Ischemic stroke is an extremely debilitating condition that affects 800 thousand patients per year in the United States, resulting in 190 thousand deaths.  The patients that survive a stroke are often severely disabled and unable to function at the same level as before the event, creating both a financial burden on the healthcare system and a personal burden on the families that care for these patients.

Types of Stroke

There are two principal types of stroke:

• Ischemic
• Hemorrhagic

The principal difference is illustrated by the diagram at the right.  An ischemic stroke is similar to a heart attack in that some material, usually a blood clot, blocks one of the blood vessels that supply the brain.  When the blood supply is blocked, the brain tissue downstream from the clot is unable to remain oxygenated and that part of the brain dies.  Ischemic strokes account for more than 85% of all strokes.

Hemorrhagic strokes are potentially more dangerous and are caused by a rupture in the blood vessel itself resulting in bleeding into the brain vault.  Severe hemorrhages are immediately life-threatening due to the build-up of intracranial pressure, and frequently require a surgical intervention to alleviate the problem.

There is one highly effective treatment available for ischemic strokes and that is administration of a "clot busting" drug, the most popular of which is rhtPA (recombinant human tissue plasminogen activator).  This drug is a naturally occurring enzyme that helps to dissolve the clot and reopen the blocked blood vessel, thereby alleviating the lack of oxygen, with tPA dissolving an estimated 75% of stroke-causing clots within eight minutes after administration.  While tPA is highly effective for patients with an ischemic stroke, it comes with a few critical limitations:

• The drug is effective for ischemic strokes, but it will significantly worsen the intracranial bleeding for patients with a hemorrhagic stroke.  The early symptoms of both types of stroke are similar, so the patient must be evaluated by a CT or MRI scan to ensure what type of stroke they are having.  Smaller hospitals, especially in rural areas, may not have the necessary scanning equipment requiring the patient to be transferred to a hospital with the necessary diagnostic equipment.
• Patients with certain medical histories or who are on certain drug regimens are ineligible to take the drug.
• The drug must be administered within three hours after the onset of stroke symptoms.  While the FDA-approved drug label specifies a three hour window for administration, some institutions will extend the time up to four and one-half hours.  When tPA is administered beyond these time windows, survival of the patients is decreased, not increased.

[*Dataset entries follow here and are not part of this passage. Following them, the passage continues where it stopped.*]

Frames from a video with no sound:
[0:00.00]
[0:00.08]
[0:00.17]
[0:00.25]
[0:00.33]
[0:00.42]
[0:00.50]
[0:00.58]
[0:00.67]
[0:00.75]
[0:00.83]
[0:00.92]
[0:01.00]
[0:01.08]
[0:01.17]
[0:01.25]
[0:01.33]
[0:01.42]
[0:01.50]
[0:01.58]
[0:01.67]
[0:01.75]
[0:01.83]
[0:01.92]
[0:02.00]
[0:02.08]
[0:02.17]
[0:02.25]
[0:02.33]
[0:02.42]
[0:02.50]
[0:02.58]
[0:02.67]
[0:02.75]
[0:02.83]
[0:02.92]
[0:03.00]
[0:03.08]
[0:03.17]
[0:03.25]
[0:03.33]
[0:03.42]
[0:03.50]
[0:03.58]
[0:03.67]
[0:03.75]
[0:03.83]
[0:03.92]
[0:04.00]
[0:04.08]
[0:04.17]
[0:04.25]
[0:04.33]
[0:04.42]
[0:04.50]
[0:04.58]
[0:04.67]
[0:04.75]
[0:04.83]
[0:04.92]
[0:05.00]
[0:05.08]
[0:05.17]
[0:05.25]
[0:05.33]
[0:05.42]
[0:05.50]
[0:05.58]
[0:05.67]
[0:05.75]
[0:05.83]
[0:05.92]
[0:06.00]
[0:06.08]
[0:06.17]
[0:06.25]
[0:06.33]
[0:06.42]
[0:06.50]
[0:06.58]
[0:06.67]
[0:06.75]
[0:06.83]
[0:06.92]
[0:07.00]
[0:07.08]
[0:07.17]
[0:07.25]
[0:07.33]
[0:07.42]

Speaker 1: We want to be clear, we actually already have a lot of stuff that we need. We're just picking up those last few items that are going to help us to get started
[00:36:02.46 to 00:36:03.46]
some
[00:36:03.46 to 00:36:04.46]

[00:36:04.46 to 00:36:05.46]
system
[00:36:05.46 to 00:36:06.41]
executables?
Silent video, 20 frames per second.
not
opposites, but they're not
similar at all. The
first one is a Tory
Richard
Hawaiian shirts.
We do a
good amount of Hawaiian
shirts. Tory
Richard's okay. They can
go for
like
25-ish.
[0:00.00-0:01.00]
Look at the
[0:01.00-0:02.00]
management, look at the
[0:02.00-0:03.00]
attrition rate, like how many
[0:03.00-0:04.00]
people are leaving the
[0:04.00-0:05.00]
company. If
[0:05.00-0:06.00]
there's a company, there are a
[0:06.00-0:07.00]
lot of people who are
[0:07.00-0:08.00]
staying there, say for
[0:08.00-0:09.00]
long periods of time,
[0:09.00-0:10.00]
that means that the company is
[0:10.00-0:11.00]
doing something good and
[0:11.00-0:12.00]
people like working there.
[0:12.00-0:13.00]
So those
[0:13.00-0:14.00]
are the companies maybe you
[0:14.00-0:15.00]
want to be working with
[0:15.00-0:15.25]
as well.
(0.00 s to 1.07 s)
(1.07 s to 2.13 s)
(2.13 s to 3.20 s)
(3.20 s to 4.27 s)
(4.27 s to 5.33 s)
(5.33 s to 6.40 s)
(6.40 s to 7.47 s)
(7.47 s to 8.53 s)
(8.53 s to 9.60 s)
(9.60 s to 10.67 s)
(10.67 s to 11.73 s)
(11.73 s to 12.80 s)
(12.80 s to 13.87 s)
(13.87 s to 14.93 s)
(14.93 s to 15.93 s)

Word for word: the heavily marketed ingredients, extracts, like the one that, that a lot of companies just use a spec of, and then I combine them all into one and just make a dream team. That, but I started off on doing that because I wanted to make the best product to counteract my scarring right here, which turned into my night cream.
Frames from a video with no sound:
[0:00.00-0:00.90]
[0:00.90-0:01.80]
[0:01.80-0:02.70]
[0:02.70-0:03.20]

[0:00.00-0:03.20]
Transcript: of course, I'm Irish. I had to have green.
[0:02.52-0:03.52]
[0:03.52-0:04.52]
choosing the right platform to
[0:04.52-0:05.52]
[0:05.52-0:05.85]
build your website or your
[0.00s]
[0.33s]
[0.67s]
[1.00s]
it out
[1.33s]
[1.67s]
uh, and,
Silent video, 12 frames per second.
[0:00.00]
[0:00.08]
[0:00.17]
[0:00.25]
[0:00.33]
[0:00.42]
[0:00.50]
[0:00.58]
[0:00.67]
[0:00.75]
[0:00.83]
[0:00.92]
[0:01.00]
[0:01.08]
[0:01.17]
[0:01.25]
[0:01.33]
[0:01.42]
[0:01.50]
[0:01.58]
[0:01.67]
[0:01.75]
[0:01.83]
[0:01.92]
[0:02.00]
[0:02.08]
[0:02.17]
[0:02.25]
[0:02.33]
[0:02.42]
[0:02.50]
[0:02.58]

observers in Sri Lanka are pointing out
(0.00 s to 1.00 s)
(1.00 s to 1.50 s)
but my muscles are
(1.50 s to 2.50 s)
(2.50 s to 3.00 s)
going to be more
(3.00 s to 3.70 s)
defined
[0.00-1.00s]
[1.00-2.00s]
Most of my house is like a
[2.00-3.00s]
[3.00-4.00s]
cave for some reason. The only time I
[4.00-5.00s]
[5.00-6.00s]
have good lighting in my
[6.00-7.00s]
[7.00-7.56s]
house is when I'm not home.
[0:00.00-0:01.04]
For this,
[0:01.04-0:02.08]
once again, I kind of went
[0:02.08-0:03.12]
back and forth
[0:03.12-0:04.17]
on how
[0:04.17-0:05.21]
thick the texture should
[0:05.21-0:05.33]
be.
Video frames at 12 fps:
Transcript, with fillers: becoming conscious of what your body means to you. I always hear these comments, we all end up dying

Unfortunately, these limits mean that relatively few stroke patients receive tPA, and nearly all estimates reporting that fewer than 10% of stroke patients receive the drug.  Many strokes happen during the nighttime hours and the patient's condition is not discovered until morning, meaning that family members cannot provide an accurate time of onset and, even with an accurate time of onset, patients that are first treated at a remote hospital without the necessary diagnostic equipment will face delays that can extend the time beyond the three hour limit.  Patients who are identified in the field by paramedics and are then immediately transported by ambulance to a hospital designated as a "stroke center" have better chances of receiving the drug in a timely manner.

Cellular Therapy

 The principal risk of administering tPA outside the three hour window is hemorrhagic conversion, also called hemorrhagic transformation.   Some ischemic stroke patients, even those who do not receive tPA, will undergo a hemorrhagic transformation which turns an ischemic stroke into the more serious hemorrhagic stroke.  The risk of transformation increases beyond the three hour window, and many physicians are unwilling to take the risk rationalizing that after this period there is not much brain tissue that can be saved anyway.

Cellular therapy trials have obtained good results when administered to patients as late as 24 hours following the stroke.  There are a number of complex biological mechanisms that cells can address that tPA cannot, and the biological actions of cell therapy likely do not pose the same risk of triggering a hemorrhagic transformation because their anticoagulation process is fundamentally different from that of tPA.

Cascia has prepared a draft protocol for an ischemic stroke trial with a view to initiating a trial in the near future.